UK equities traded largely unchanged on Monday after Prime Minister Keir Starmer announced his resignation, setting in motion a contest to choose a new Labour leader, while investors remained focused on developments in U.S.-Iran negotiations and their implications for global markets.
The FTSE 100 slipped 0.03% by 08:47 GMT, while Germany’s DAX declined 0.27% and France’s CAC 40 eased 0.42%. Sterling weakened 0.25% against the U.S. dollar to 1.3201.
Starmer Announces Resignation
Keir Starmer confirmed he would step down as both Prime Minister and Labour Party leader, stating that he had informed the King of his decision and requested that Labour’s National Executive Committee begin the process of selecting a successor. Nominations for the leadership contest are expected to open on 9 July.
Speaking outside Downing Street, Starmer defended his time in office, highlighting what he described as the fastest reduction in NHS waiting lists in 17 years and the largest improvement in workers’ and renters’ rights “in a generation.”

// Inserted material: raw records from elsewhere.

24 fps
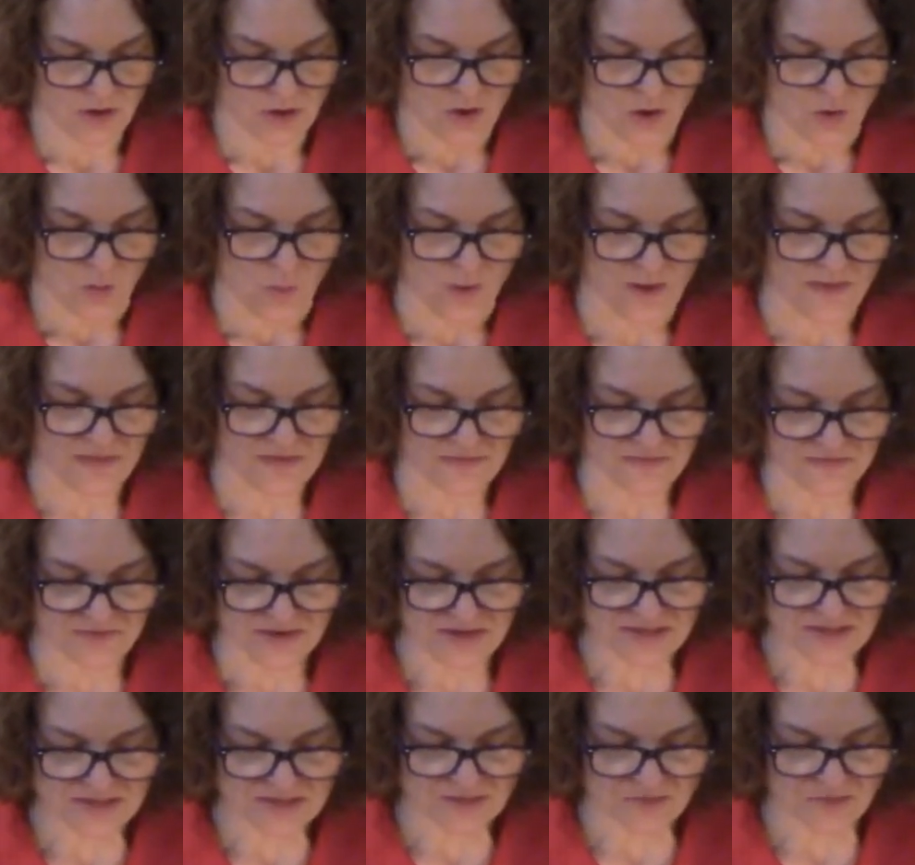When the
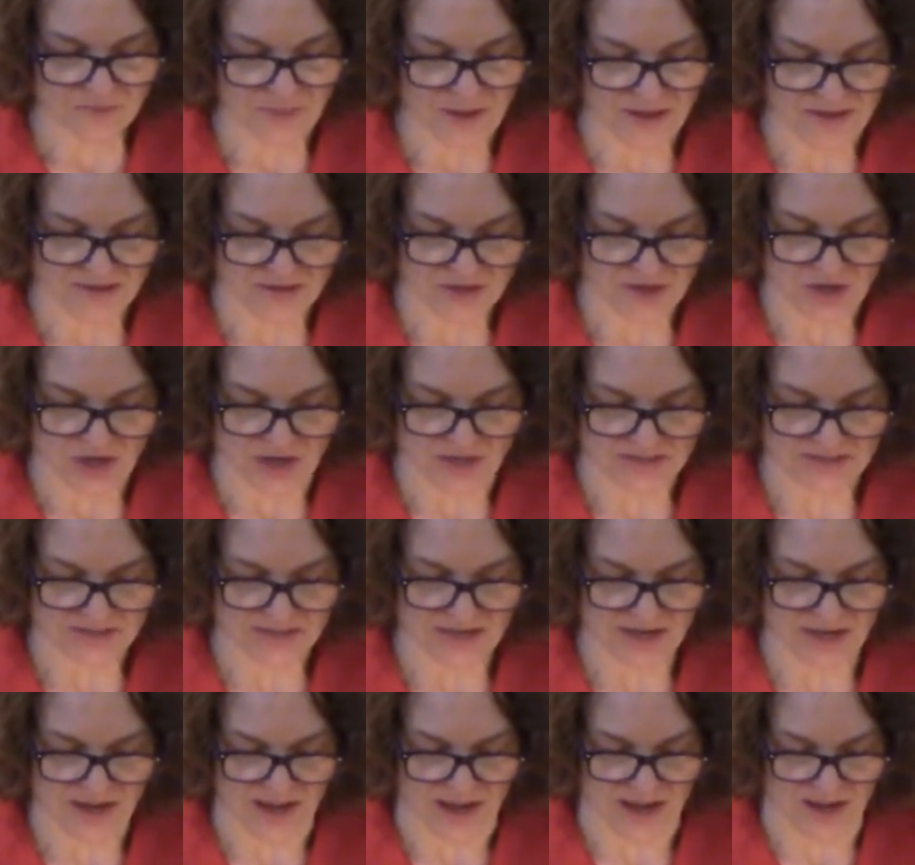feast of Pentecost
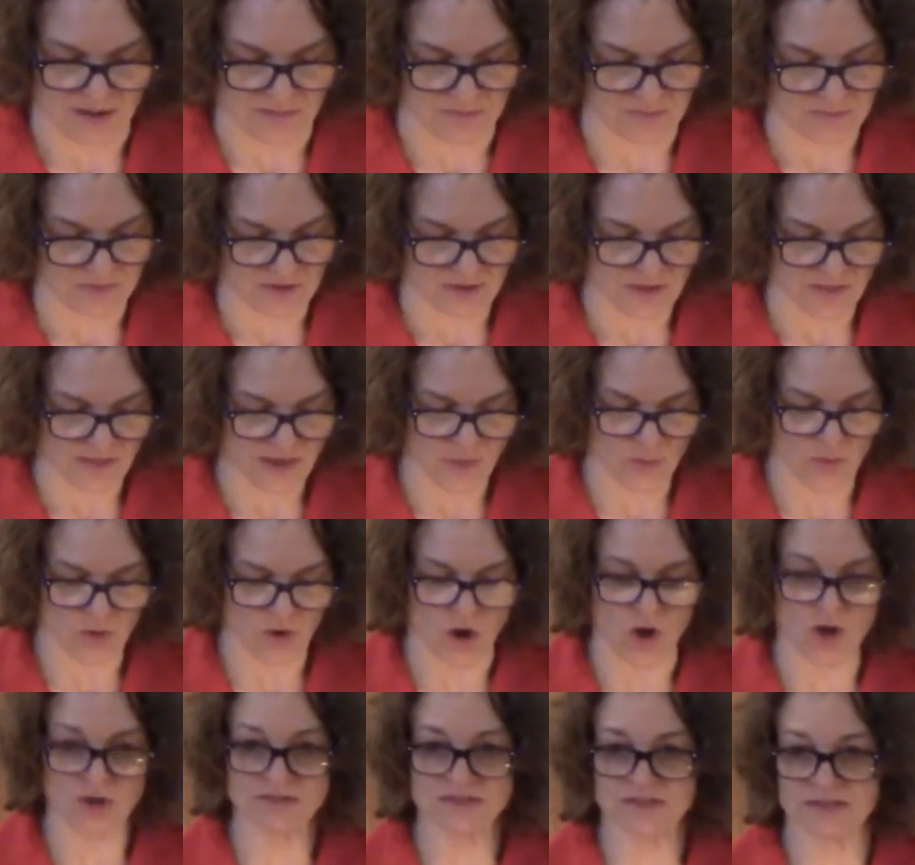came, they were
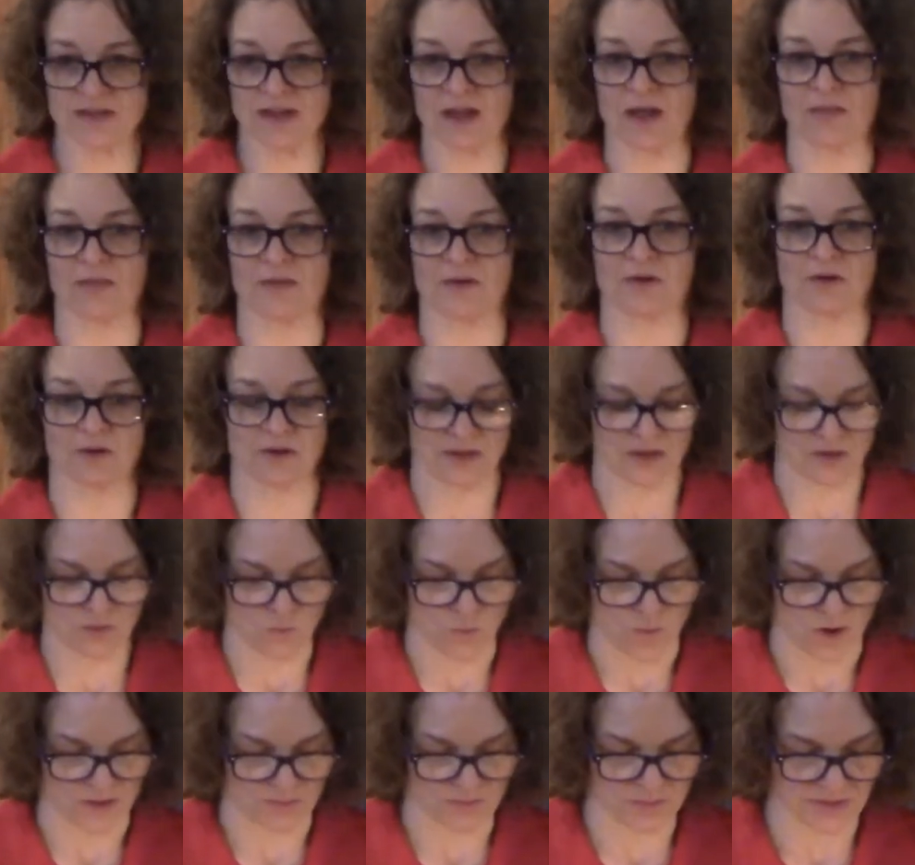all together in
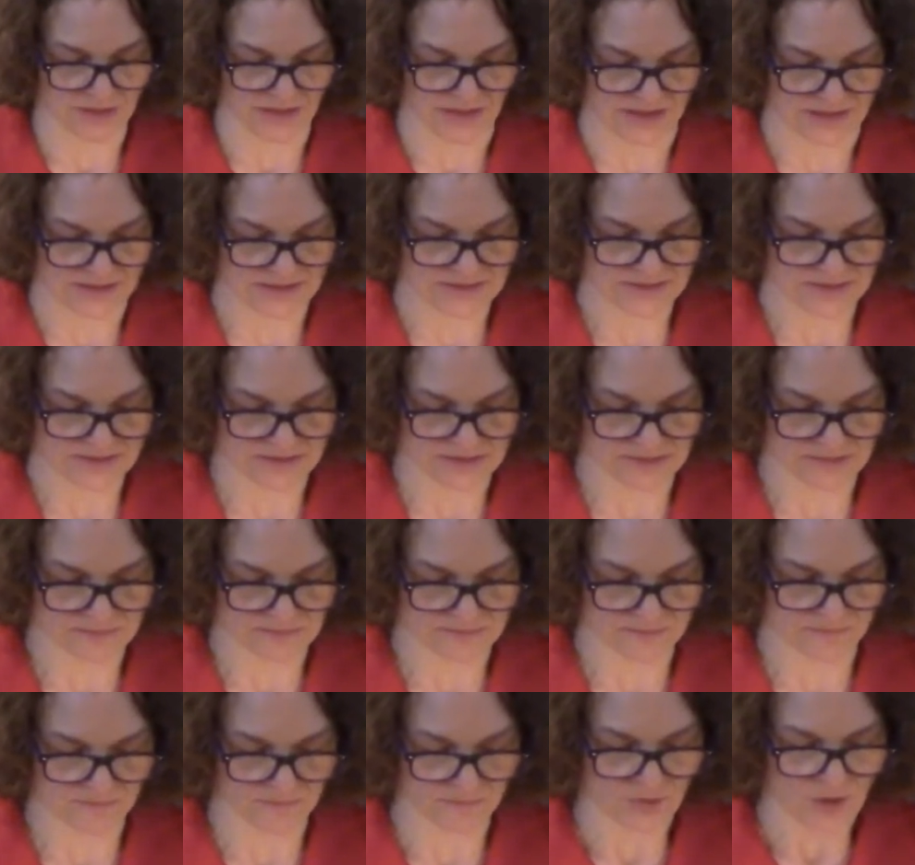one place.
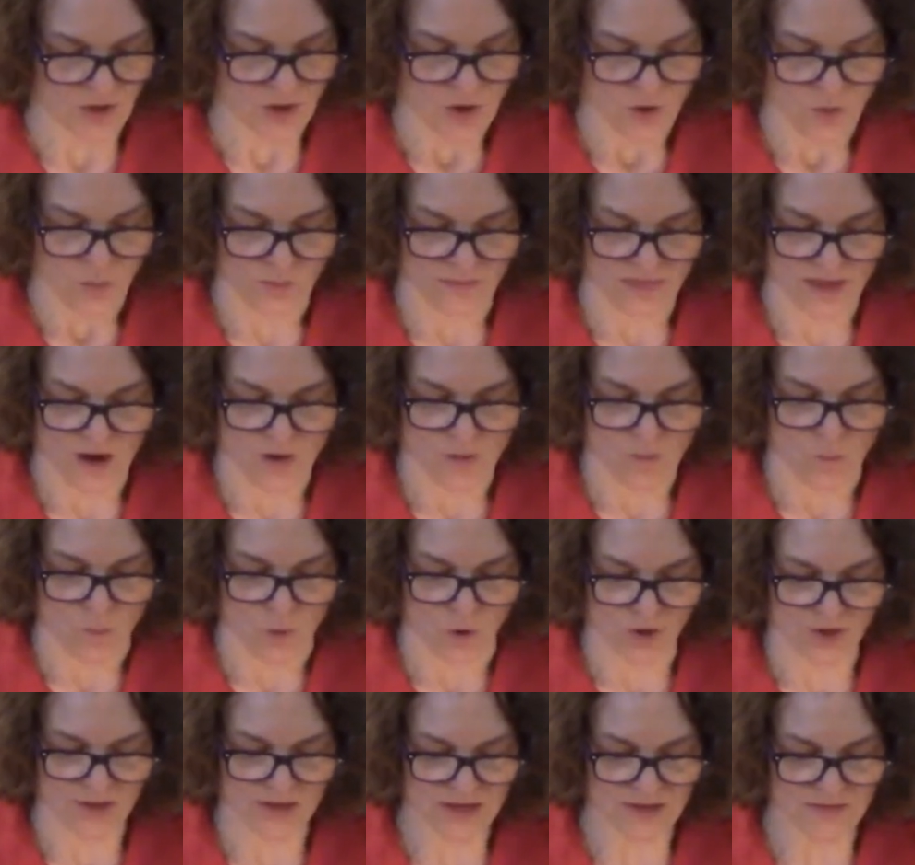Without
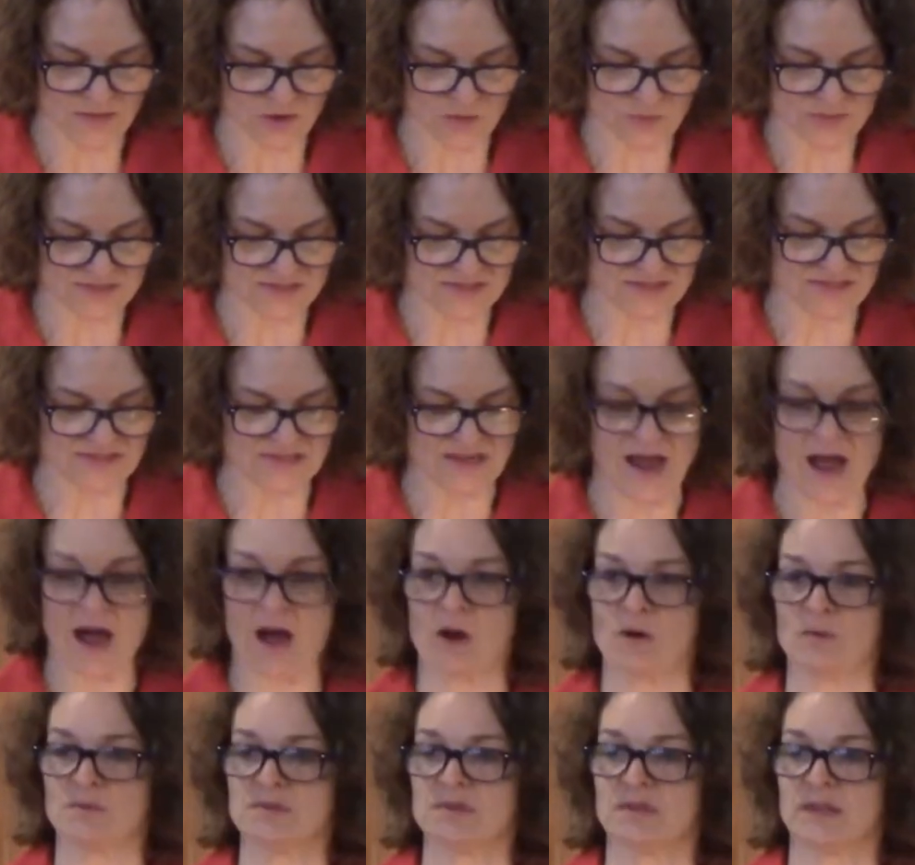warning, there was a
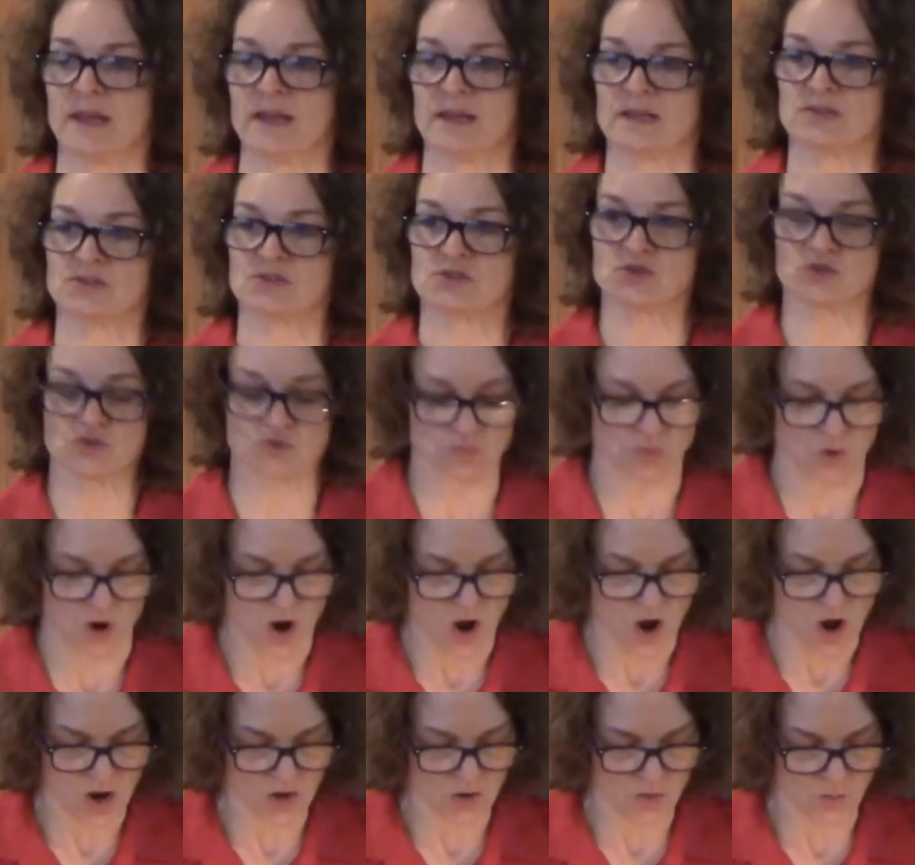sound like a
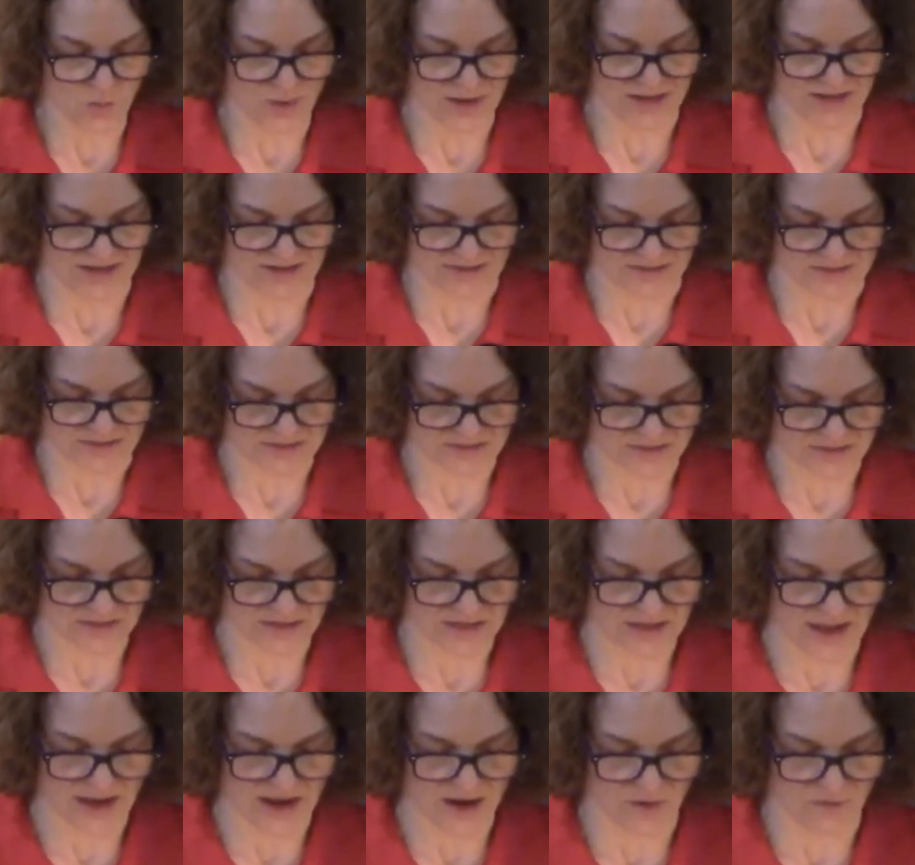strong wind,
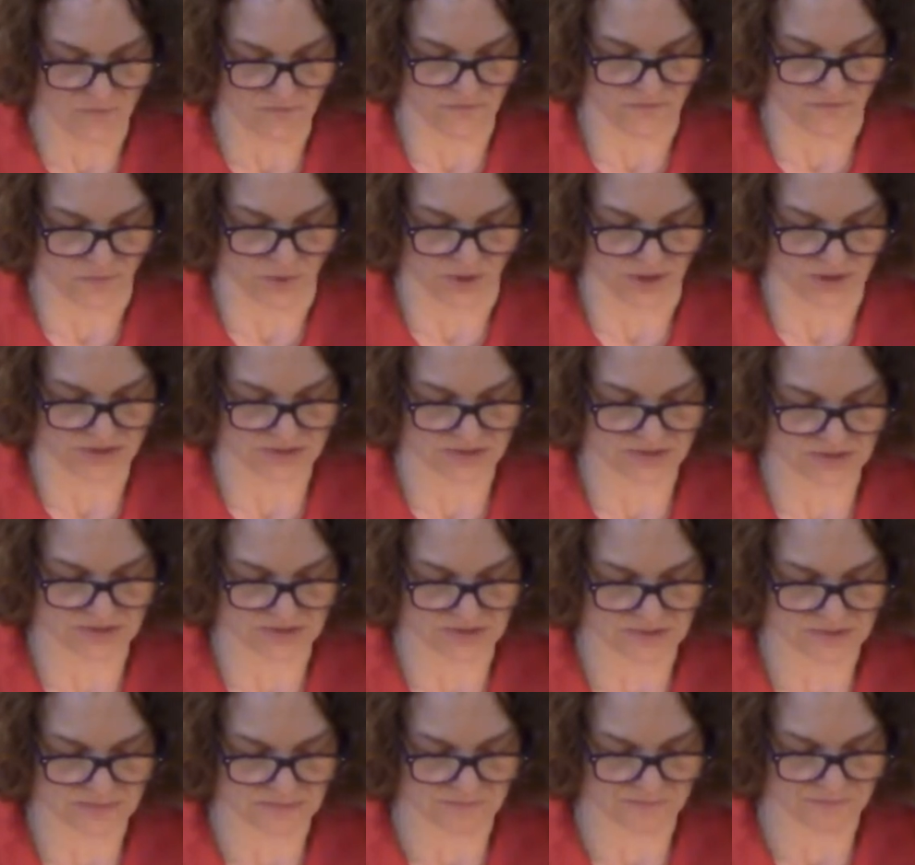gale
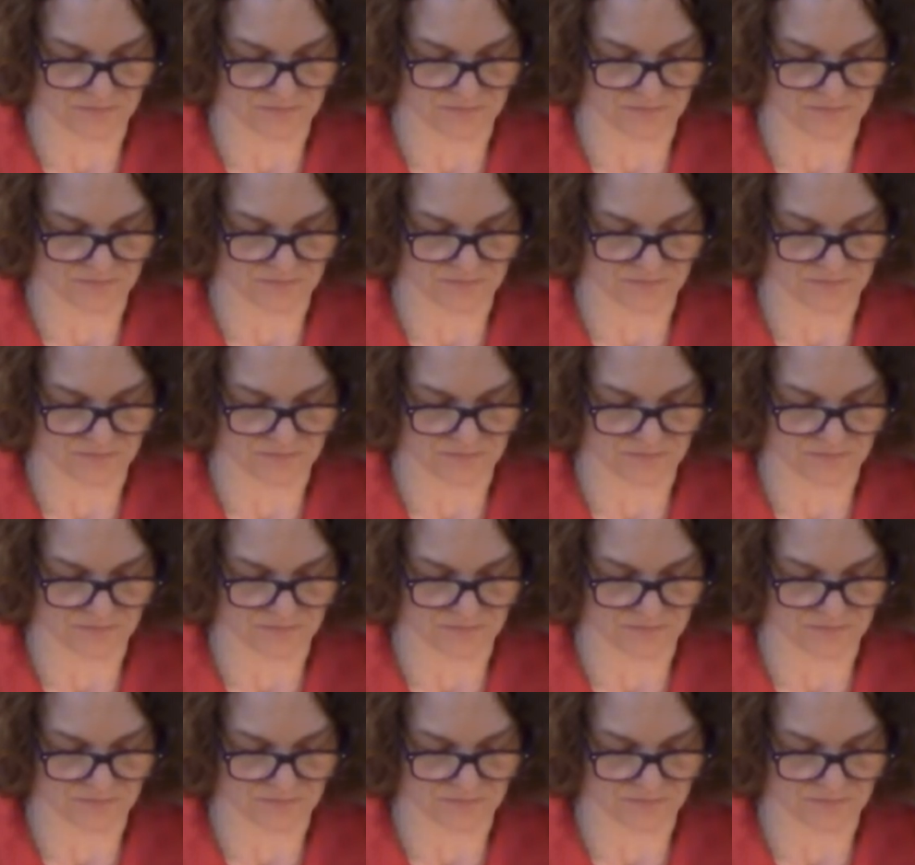force.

Attention has quickly turned to Greater Manchester Mayor Andy Burnham, who is widely regarded as the leading candidate to succeed Starmer following his strong performance in the recent Makerfield by-election.

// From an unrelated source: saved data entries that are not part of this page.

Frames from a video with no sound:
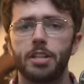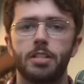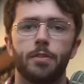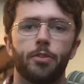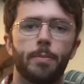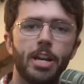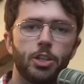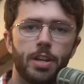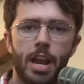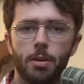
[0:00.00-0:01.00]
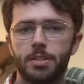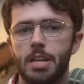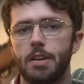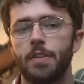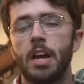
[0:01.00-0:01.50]
disinformation
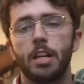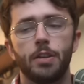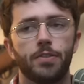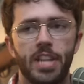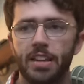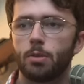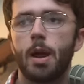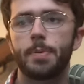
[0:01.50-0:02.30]
narrative. You've stained the rep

Investors Focus on Iran Talks Rather Than UK Politics
Despite the political developments, market reaction remained limited as investors continued to place greater emphasis on international developments, particularly negotiations between the United States and Iran.
According to Andreas Lipkow, chief market analyst at CMC Markets, investors were “continuing to place greater weight on developments in US-Iran negotiations than on domestic political noise. That suggests markets remain primarily focused on the outlook for energy prices and global risk sentiment rather than near-term uncertainty in Westminster.”
Diplomatic efforts involving mediators from Qatar and Pakistan reportedly made progress, including the establishment of a new High-Level Committee and a dedicated communication channel aimed at ensuring safe navigation through the Strait of Hormuz.
Although comments from U.S. President Donald Trump briefly disrupted discussions over the weekend, negotiations subsequently resumed. Analysts at Jefferies said they remain “optimistic that a deal will be reached,” even if the current 60-day truce period needs to be extended.
Oil Falls as Hormuz Concerns Ease
Oil prices moved lower as hopes for uninterrupted shipping through the Strait of Hormuz reduced geopolitical risk premiums.
WTI crude declined 0.70% to $75.32 per barrel, while Brent crude fell 1.64% to $78.72 per barrel.
Jefferies noted that as long as oil remains around the $75 level, “risk sentiment should remain well-supported,” adding that it has increased exposure to risk assets on expectations that the truce will continue.
Gold moved in the opposite direction, with investors continuing to seek exposure to safe-haven assets. Spot gold rose 0.80% to $4,193.38 an ounce, while gold futures advanced 0.92% to $4,217.82.
UK Corporate Round-Up
easyJet Rejects Third Takeover Proposal
easyJet (LSE:EZJ) rejected a third takeover approach from U.S. investment firm Castlelake, which valued the airline at 625 pence per share. The board concluded that the proposal did not adequately reflect the company’s value and future prospects.
Ocado Addresses Succession Speculation
Ocado Group (LSE:OCDO) confirmed that chief executive Tim Steiner and the board continue to undertake long-term succession planning and engage with potential candidates. The statement followed a media report suggesting that Vonage chief executive Niklas Heuveldop had been approached regarding the role.
Babcock Reports Profit Impact From Type 31 Charge
Babcock International (LSE:BAB) reported that annual underlying operating profit fell 19% to £293.3 million after the company recorded a £140 million charge related to its Type 31 frigate programme for the Royal Navy. Despite the impact, management maintained confidence in the group’s longer-term outlook, supported by strong demand across defence and nuclear markets.